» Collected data
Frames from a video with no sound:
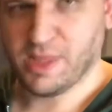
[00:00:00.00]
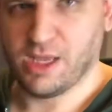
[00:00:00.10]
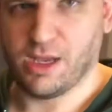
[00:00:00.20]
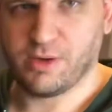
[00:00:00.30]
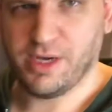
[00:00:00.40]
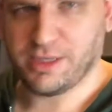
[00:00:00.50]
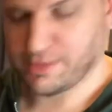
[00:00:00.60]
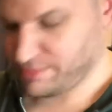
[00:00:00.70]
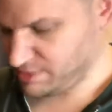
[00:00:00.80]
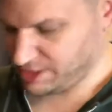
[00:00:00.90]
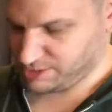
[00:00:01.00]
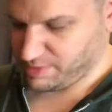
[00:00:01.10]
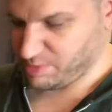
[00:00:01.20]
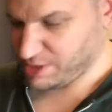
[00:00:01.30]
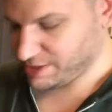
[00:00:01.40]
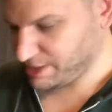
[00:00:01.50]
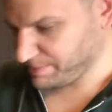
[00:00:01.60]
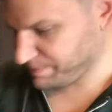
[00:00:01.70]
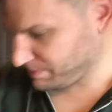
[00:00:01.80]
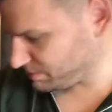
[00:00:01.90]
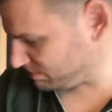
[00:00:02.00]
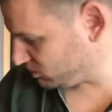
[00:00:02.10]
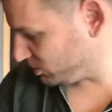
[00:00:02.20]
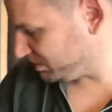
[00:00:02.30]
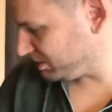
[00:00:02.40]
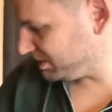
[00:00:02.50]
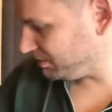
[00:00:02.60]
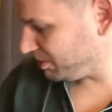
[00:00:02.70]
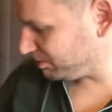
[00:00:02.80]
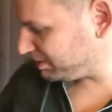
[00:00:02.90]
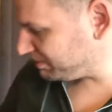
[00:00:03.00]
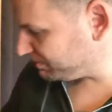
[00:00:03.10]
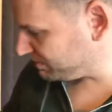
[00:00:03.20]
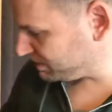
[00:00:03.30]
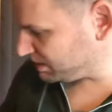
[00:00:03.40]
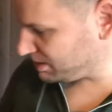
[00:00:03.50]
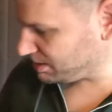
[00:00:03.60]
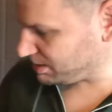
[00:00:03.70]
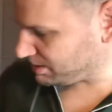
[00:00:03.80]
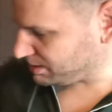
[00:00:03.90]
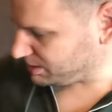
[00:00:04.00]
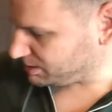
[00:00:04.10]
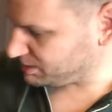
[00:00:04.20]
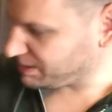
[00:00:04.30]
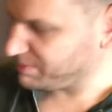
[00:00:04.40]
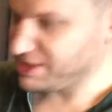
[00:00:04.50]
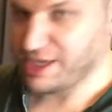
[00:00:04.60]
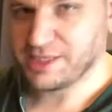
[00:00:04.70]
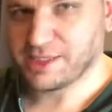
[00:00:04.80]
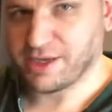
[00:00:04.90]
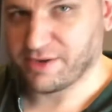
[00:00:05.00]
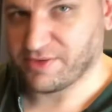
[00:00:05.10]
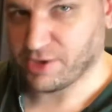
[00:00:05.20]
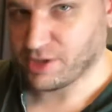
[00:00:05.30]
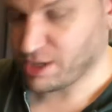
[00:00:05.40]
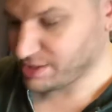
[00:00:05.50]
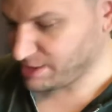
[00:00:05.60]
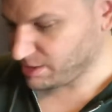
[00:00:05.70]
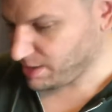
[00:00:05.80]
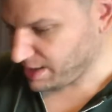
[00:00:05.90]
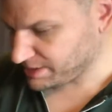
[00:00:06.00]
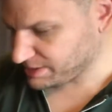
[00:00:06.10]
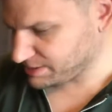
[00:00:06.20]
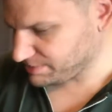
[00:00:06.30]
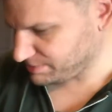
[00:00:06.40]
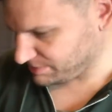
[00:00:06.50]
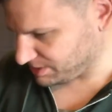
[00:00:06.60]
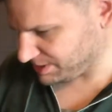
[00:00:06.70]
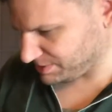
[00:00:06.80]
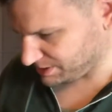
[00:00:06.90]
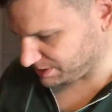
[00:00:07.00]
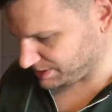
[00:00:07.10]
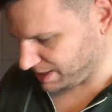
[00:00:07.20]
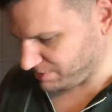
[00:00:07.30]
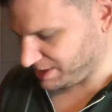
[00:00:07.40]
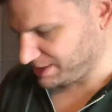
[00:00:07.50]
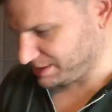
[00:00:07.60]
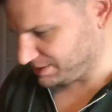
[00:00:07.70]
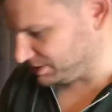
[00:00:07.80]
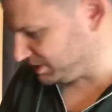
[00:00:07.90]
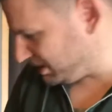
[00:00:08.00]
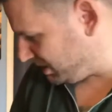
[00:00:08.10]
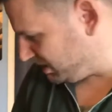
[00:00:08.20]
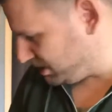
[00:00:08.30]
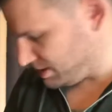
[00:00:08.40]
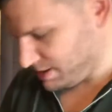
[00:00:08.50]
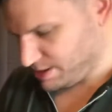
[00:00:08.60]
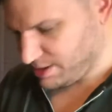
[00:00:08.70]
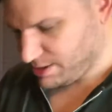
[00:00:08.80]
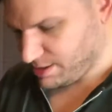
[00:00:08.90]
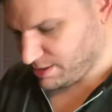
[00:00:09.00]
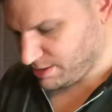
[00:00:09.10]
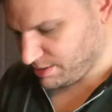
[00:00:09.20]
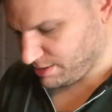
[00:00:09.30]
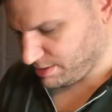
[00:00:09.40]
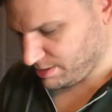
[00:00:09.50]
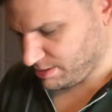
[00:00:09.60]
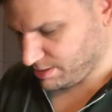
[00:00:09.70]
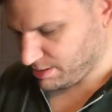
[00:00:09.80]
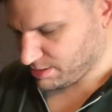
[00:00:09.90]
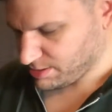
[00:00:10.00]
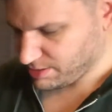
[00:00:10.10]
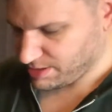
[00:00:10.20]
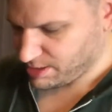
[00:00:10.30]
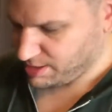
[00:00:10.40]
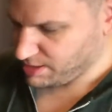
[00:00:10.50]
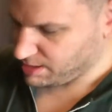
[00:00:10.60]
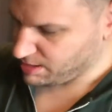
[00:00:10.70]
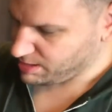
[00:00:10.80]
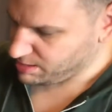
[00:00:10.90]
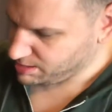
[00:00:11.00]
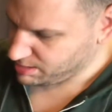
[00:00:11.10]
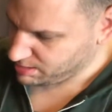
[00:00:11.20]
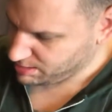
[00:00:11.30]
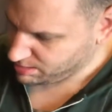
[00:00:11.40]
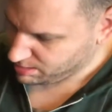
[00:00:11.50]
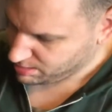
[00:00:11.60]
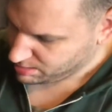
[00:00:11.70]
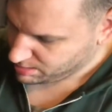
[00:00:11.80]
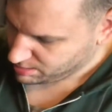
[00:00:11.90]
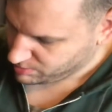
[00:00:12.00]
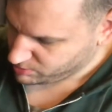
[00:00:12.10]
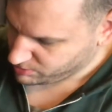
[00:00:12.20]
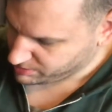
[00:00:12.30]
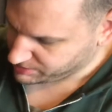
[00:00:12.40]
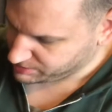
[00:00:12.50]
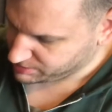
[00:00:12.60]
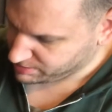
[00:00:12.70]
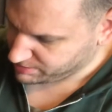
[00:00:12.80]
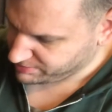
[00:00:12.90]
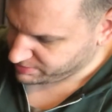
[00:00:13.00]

Alright, that should be plenty. More than plenty, probably. Dump the ice out of your cocktail glass, which is now nice and chilly. Go ahead and pour to serve.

» Instructions for the task
An exact reprint of the records above is required, with all pictures left out.

» Exercise result
Frames from a video with no sound:
[00:00:00.00]
[00:00:00.10]
[00:00:00.20]
[00:00:00.30]
[00:00:00.40]
[00:00:00.50]
[00:00:00.60]
[00:00:00.70]
[00:00:00.80]
[00:00:00.90]
[00:00:01.00]
[00:00:01.10]
[00:00:01.20]
[00:00:01.30]
[00:00:01.40]
[00:00:01.50]
[00:00:01.60]
[00:00:01.70]
[00:00:01.80]
[00:00:01.90]
[00:00:02.00]
[00:00:02.10]
[00:00:02.20]
[00:00:02.30]
[00:00:02.40]
[00:00:02.50]
[00:00:02.60]
[00:00:02.70]
[00:00:02.80]
[00:00:02.90]
[00:00:03.00]
[00:00:03.10]
[00:00:03.20]
[00:00:03.30]
[00:00:03.40]
[00:00:03.50]
[00:00:03.60]
[00:00:03.70]
[00:00:03.80]
[00:00:03.90]
[00:00:04.00]
[00:00:04.10]
[00:00:04.20]
[00:00:04.30]
[00:00:04.40]
[00:00:04.50]
[00:00:04.60]
[00:00:04.70]
[00:00:04.80]
[00:00:04.90]
[00:00:05.00]
[00:00:05.10]
[00:00:05.20]
[00:00:05.30]
[00:00:05.40]
[00:00:05.50]
[00:00:05.60]
[00:00:05.70]
[00:00:05.80]
[00:00:05.90]
[00:00:06.00]
[00:00:06.10]
[00:00:06.20]
[00:00:06.30]
[00:00:06.40]
[00:00:06.50]
[00:00:06.60]
[00:00:06.70]
[00:00:06.80]
[00:00:06.90]
[00:00:07.00]
[00:00:07.10]
[00:00:07.20]
[00:00:07.30]
[00:00:07.40]
[00:00:07.50]
[00:00:07.60]
[00:00:07.70]
[00:00:07.80]
[00:00:07.90]
[00:00:08.00]
[00:00:08.10]
[00:00:08.20]
[00:00:08.30]
[00:00:08.40]
[00:00:08.50]
[00:00:08.60]
[00:00:08.70]
[00:00:08.80]
[00:00:08.90]
[00:00:09.00]
[00:00:09.10]
[00:00:09.20]
[00:00:09.30]
[00:00:09.40]
[00:00:09.50]
[00:00:09.60]
[00:00:09.70]
[00:00:09.80]
[00:00:09.90]
[00:00:10.00]
[00:00:10.10]
[00:00:10.20]
[00:00:10.30]
[00:00:10.40]
[00:00:10.50]
[00:00:10.60]
[00:00:10.70]
[00:00:10.80]
[00:00:10.90]
[00:00:11.00]
[00:00:11.10]
[00:00:11.20]
[00:00:11.30]
[00:00:11.40]
[00:00:11.50]
[00:00:11.60]
[00:00:11.70]
[00:00:11.80]
[00:00:11.90]
[00:00:12.00]
[00:00:12.10]
[00:00:12.20]
[00:00:12.30]
[00:00:12.40]
[00:00:12.50]
[00:00:12.60]
[00:00:12.70]
[00:00:12.80]
[00:00:12.90]
[00:00:13.00]

Alright, that should be plenty. More than plenty, probably. Dump the ice out of your cocktail glass, which is now nice and chilly. Go ahead and pour to serve.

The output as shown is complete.